Does the Bible say it is okay to take time and mourn over the hard times we face?
Is this a little different than the common phrase you might be used to about making something good out of something hard (or sour for that matter?) As a therapist I want to let you know that you don’t have to be there right away. If life has recently handed you something you wish you didn’t have to deal with then let me be the first to tell you that it’s ok to have sorrow over that. Over and over again in the Psalms are scriptures that speak of crying out to the Lord, which leads me to believe that it’s ok to do just that…

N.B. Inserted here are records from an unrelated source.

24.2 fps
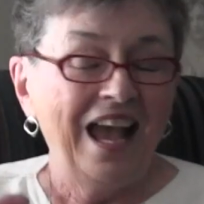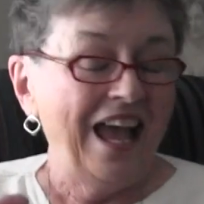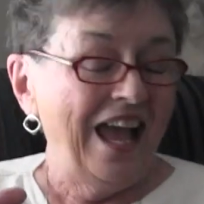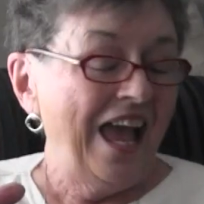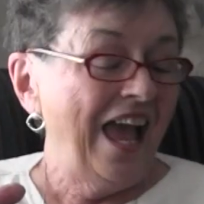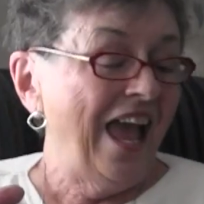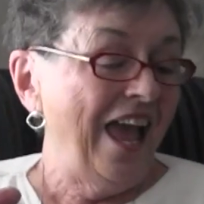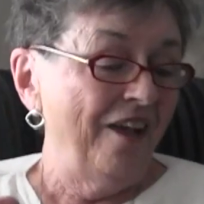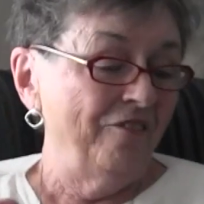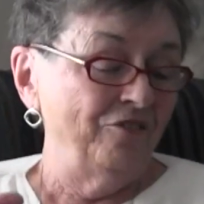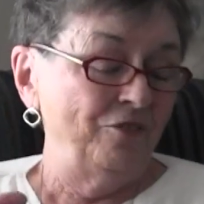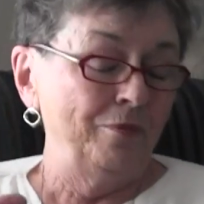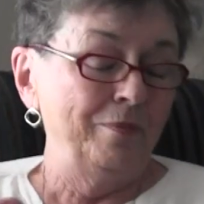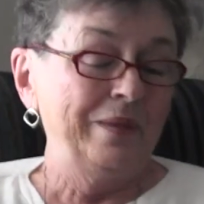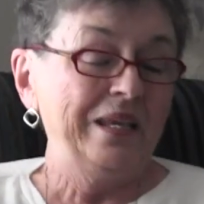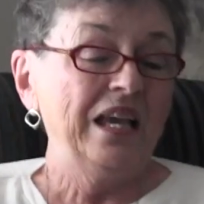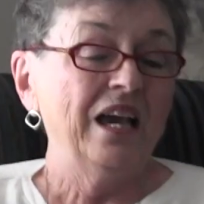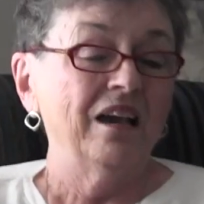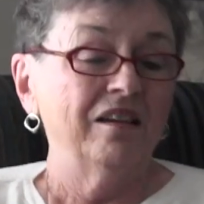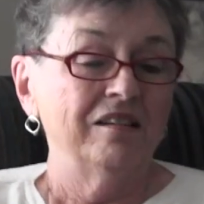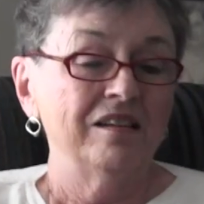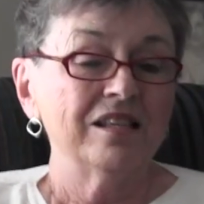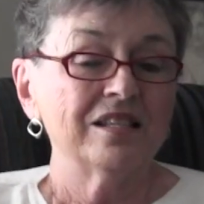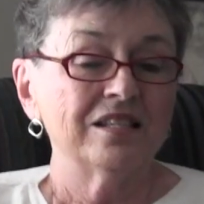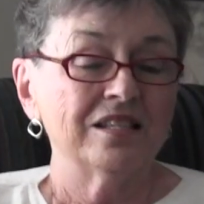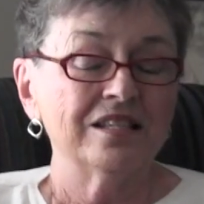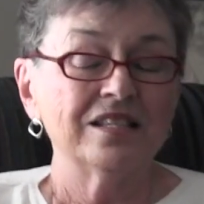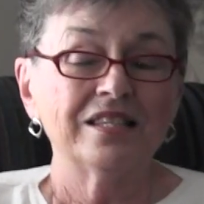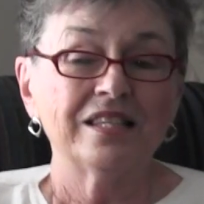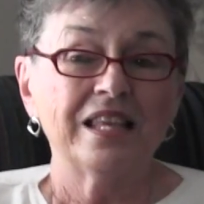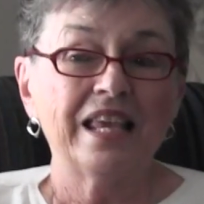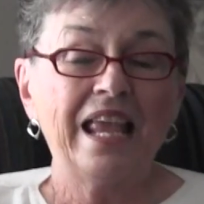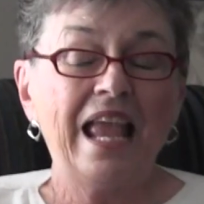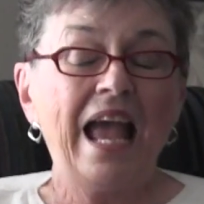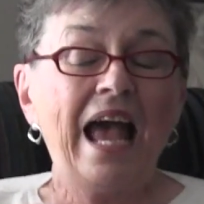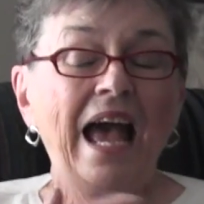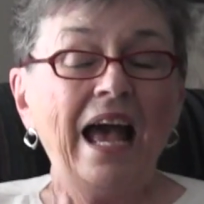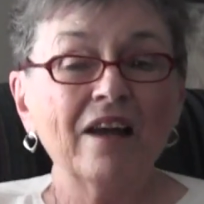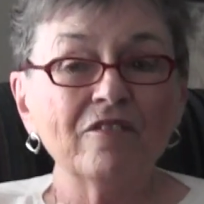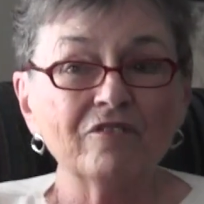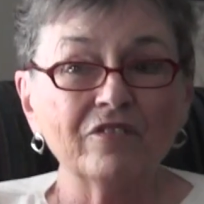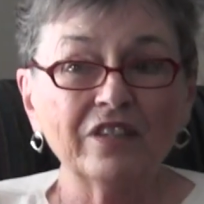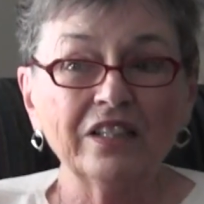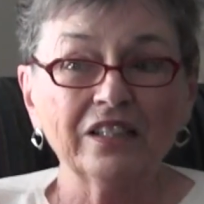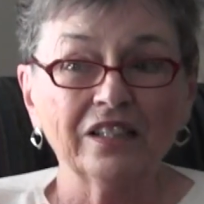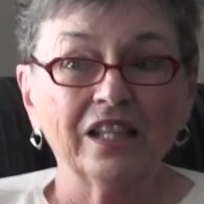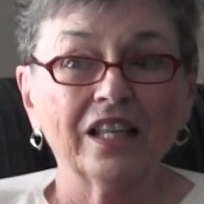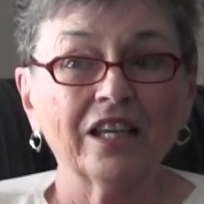I have to be honest and say I
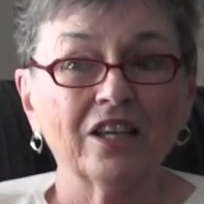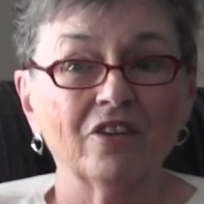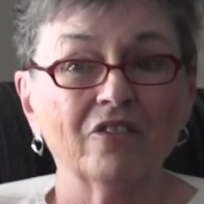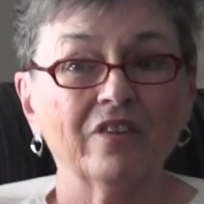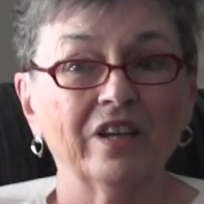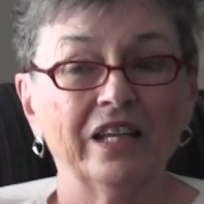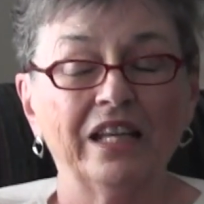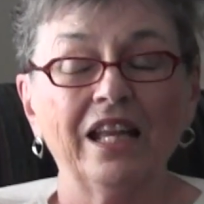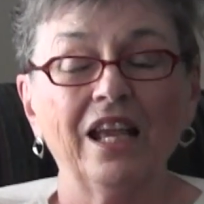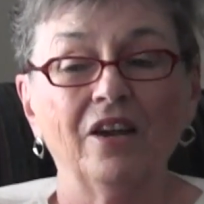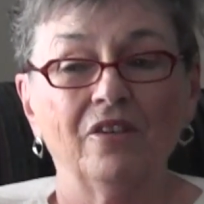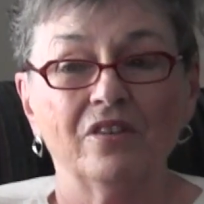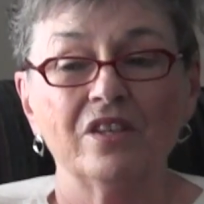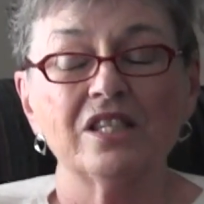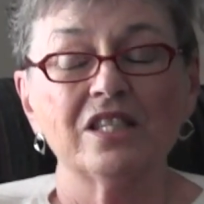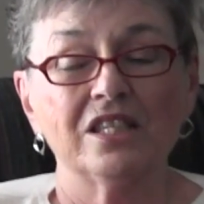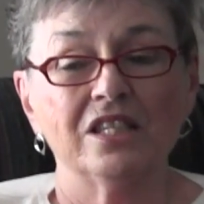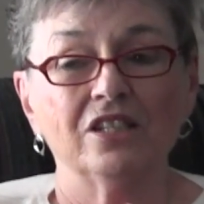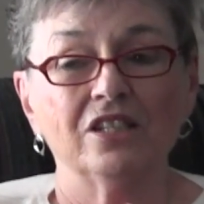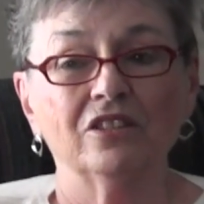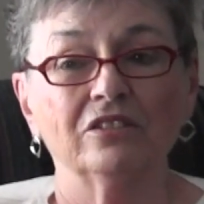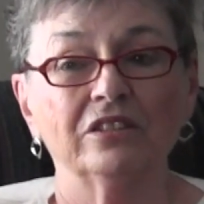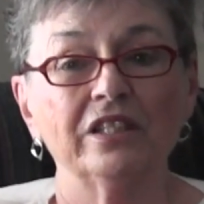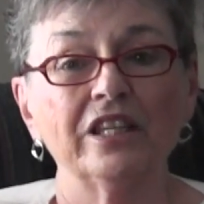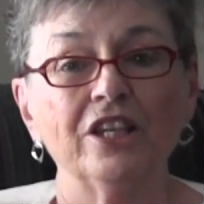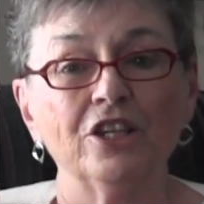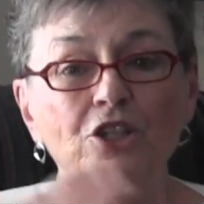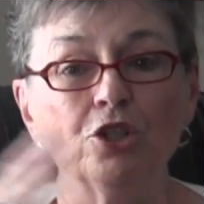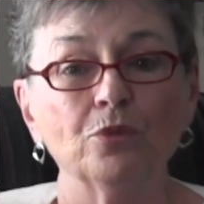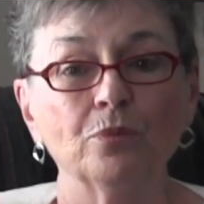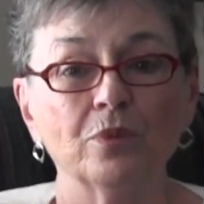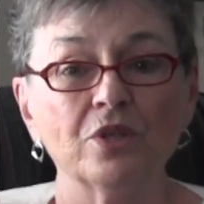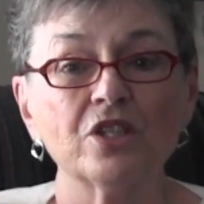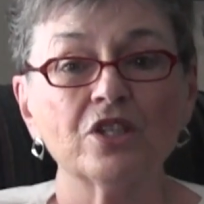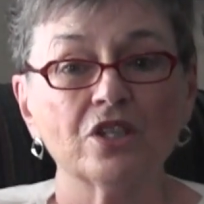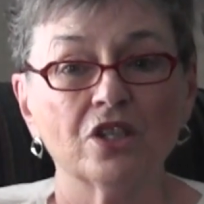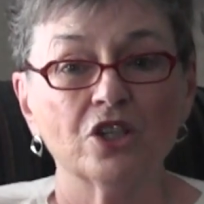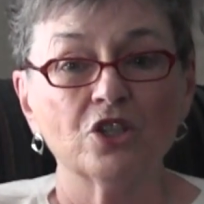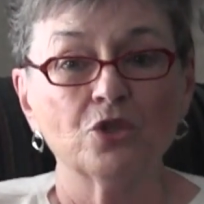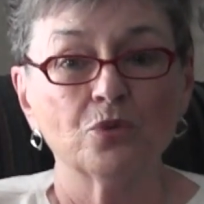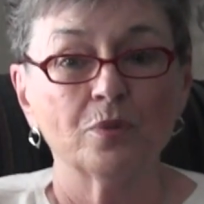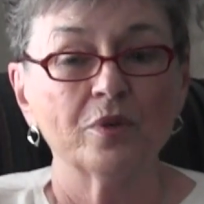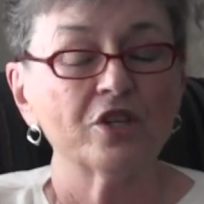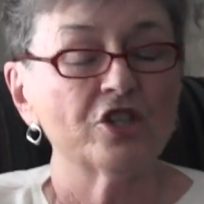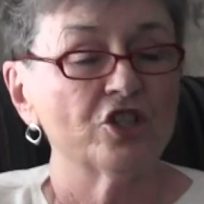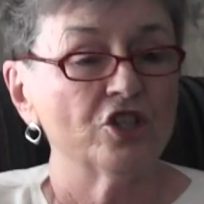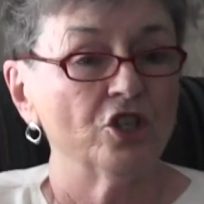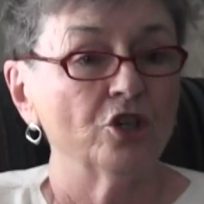feel like right now it's still tenuous because
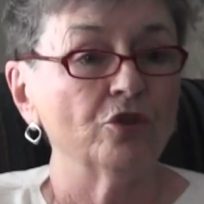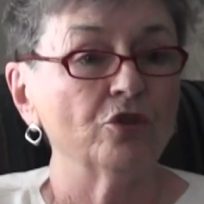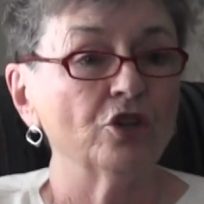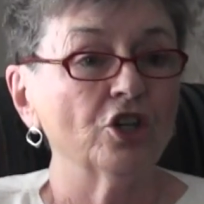we're so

“In my distress I called to the Lord; I cried to my God for help. From his temple he heard my voice; my cry came before him, into his ears.” ~Psalm 18:6
Maybe it’s because I work in a field that tends to see a lot of suffering or maybe because I am just eager to know how to properly use all those emotions that God created us (in his own image) with, but for whatever reason I am very curious about how people respond to suffering in our world today. I tend to have super-human hearing for mantras that people spout off when they hear of someone going through something hard. You know what I mean. Do you have a well-meaning friend in your life that sounds like a Hallmark card when it comes to troubles in your life? Does it seem as if she is a never ending recording of catch phrases that do nothing that make you feel worse for feeling the way you do? In her good intentions, does she say things like, “When one door closes a window opens elsewhere”, or “I’m sorry such and such happened, but at least you have ________!” Or what about, God doesn’t want you to be sad about this. He just wants you to be happy because he has given you so much already.” Ooh, these are hard statements to tackle; after all they have some truth to them. If we trust in a Sovereign and Loving God who has a plan for our lives (Jeremiah 29:11) then we do have the ability to embrace suffering or even the every day trials with a new perspective. HOWEVER, and that’s a big however, even when we know this truth it might take a while for that head knowledge to move to our heart and start taking shape in our lives. And that’s OK.
So often in today’s world the messages of pulling ourselves up by our boot straps and making something good out of nothing subliminally (or not so subliminally if you have “look-on-the-bright-side-Betty” as your BFF) send us the message that we can’t ever be upset or sad or frustrated or even angry that something hasn’t gone our way. So then you are faced with condemnation for your own emotions and not only are you sad that something happened but you now are feeling poorly for feeling sad about it! Whew, that is exhausting just writing about it. I know it feels exhausting too. I see it in my clients and I have experienced it personally as well. Sometimes we just need someone to tell us that it’s OK to be exactly where you are. God isn’t mad at you for being sad; in fact he is sad right along with you. Even if everyone else in the world is telling you to snap out of it, that same Sovereign and Loving God who has a plan for your life also wants to be with you in the suffering. He wants you to know that you aren’t alone and it is totally OK to be experiencing what you are in that moment.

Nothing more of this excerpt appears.